Task instructions => Look through the data below and show every line that includes "frames".

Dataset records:

--*--

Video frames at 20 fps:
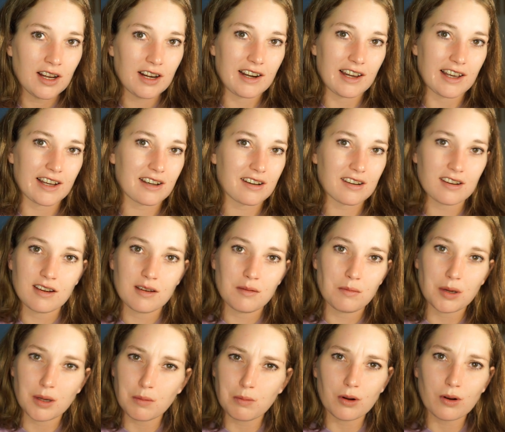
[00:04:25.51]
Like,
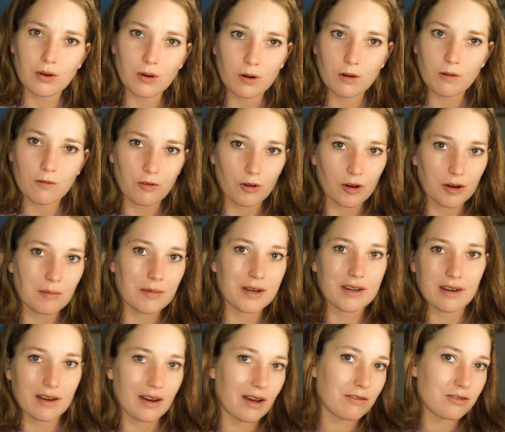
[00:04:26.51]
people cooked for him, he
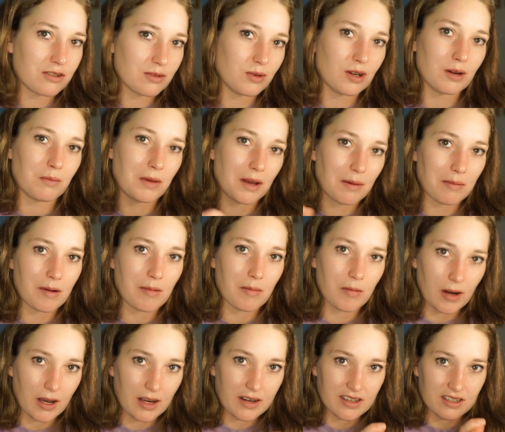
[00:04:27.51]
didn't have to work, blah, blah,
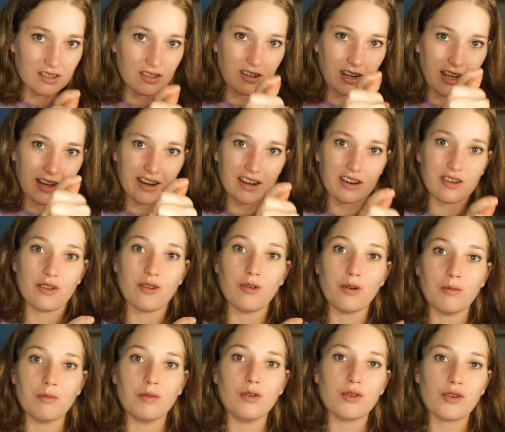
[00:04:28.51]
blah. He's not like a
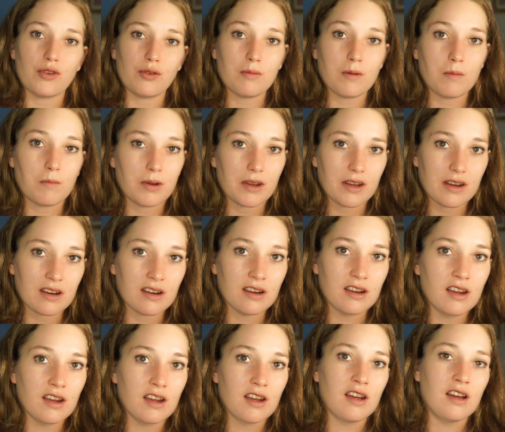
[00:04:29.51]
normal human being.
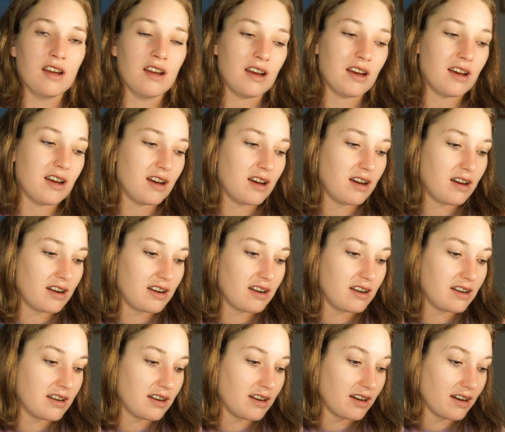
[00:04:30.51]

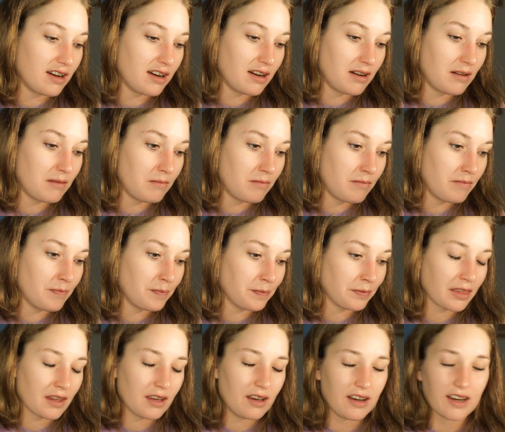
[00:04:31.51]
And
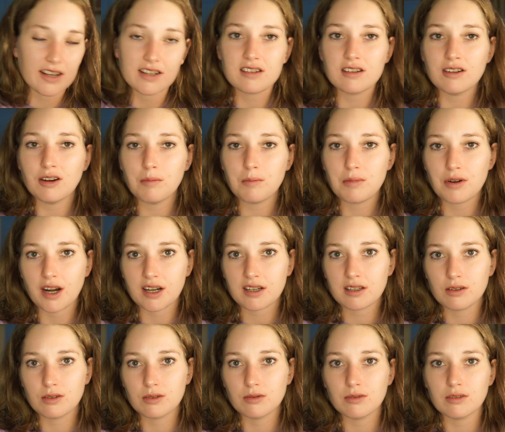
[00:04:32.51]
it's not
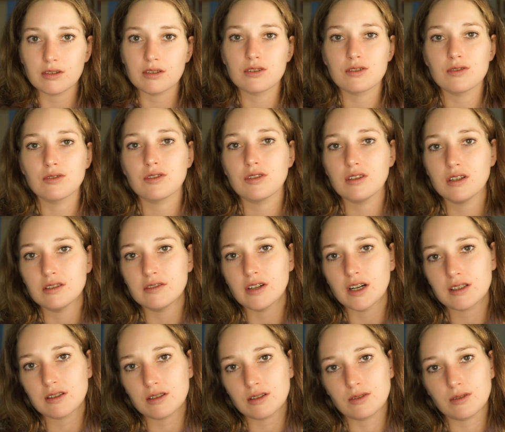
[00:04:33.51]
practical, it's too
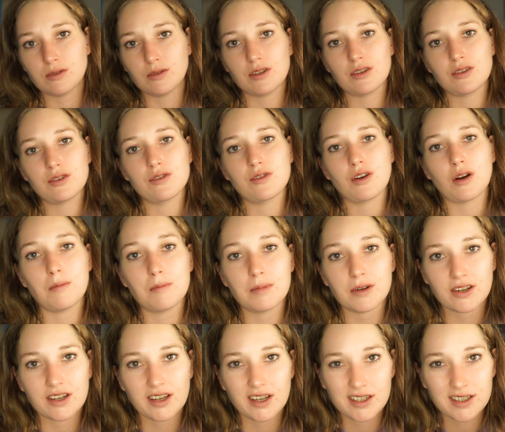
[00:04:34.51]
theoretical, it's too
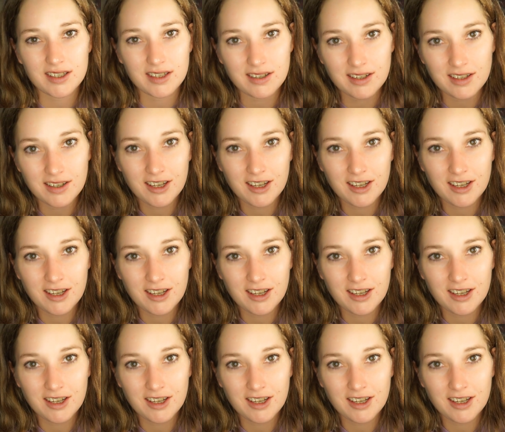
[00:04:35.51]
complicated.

--*--

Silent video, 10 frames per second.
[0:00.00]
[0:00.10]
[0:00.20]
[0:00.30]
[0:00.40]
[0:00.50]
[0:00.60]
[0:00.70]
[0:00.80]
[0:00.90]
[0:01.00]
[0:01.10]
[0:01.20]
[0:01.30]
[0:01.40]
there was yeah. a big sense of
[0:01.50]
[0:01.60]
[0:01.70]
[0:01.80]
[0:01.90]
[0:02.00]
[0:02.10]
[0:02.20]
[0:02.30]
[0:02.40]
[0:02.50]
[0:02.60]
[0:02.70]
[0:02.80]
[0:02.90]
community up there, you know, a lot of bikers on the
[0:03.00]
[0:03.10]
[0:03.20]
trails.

--*--

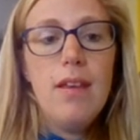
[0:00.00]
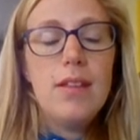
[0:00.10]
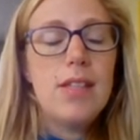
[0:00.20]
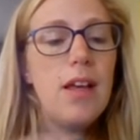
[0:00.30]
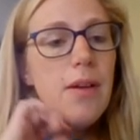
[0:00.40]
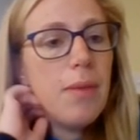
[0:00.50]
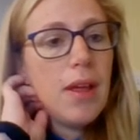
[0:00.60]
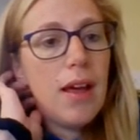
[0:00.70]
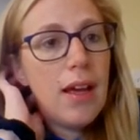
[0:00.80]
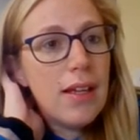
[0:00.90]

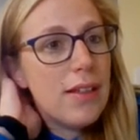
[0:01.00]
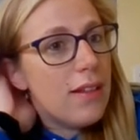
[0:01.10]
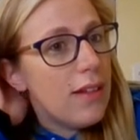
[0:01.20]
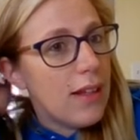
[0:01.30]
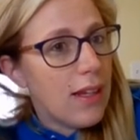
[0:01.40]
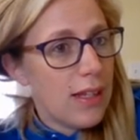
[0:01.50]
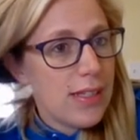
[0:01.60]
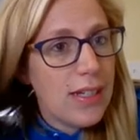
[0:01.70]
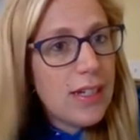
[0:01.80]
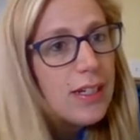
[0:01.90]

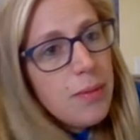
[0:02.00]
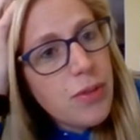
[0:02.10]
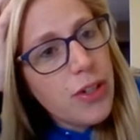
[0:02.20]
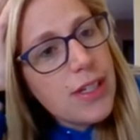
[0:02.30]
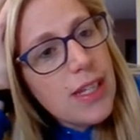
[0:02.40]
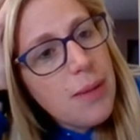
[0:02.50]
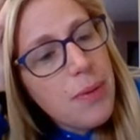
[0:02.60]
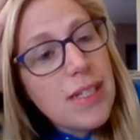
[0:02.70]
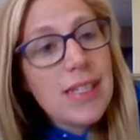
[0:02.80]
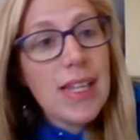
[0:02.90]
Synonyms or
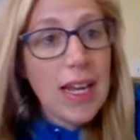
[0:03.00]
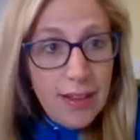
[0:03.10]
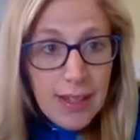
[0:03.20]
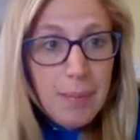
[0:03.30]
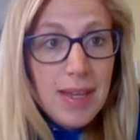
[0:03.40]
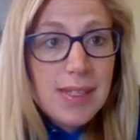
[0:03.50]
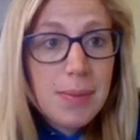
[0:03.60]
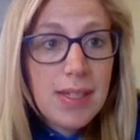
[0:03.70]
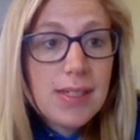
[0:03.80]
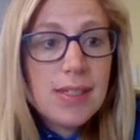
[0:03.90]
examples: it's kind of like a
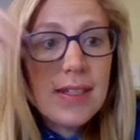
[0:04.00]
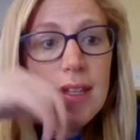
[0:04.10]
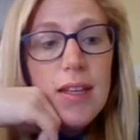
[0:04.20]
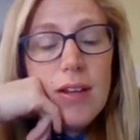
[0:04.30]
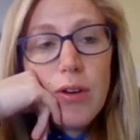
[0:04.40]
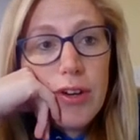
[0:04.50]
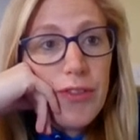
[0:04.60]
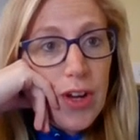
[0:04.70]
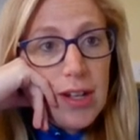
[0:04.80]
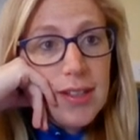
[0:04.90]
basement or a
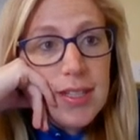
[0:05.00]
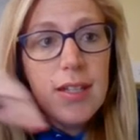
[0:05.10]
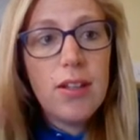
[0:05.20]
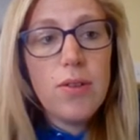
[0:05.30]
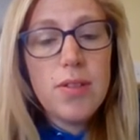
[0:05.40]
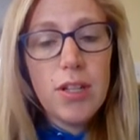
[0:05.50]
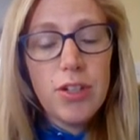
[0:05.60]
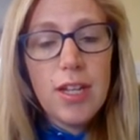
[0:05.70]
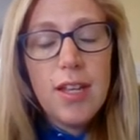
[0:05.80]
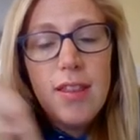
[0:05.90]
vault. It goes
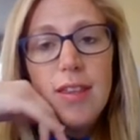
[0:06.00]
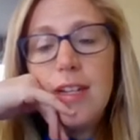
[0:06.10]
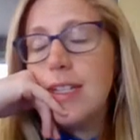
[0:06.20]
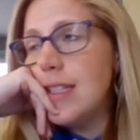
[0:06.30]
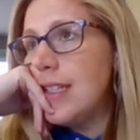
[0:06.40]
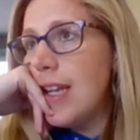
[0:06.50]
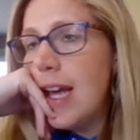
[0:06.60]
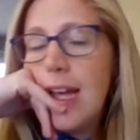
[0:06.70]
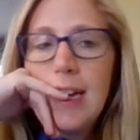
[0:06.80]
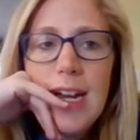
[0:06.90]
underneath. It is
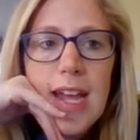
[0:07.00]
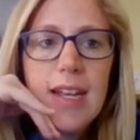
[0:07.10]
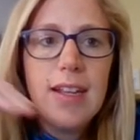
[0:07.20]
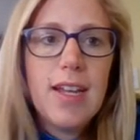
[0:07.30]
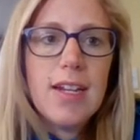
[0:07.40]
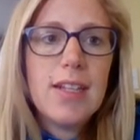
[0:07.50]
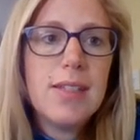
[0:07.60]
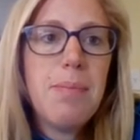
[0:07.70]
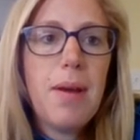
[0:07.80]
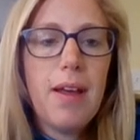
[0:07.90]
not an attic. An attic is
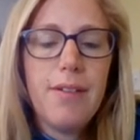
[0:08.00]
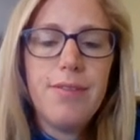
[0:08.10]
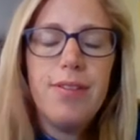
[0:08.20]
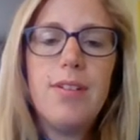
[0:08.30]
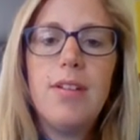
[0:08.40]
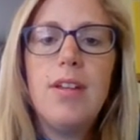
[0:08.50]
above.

--*--

Task result =>
Video frames at 20 fps:
Silent video, 10 frames per second.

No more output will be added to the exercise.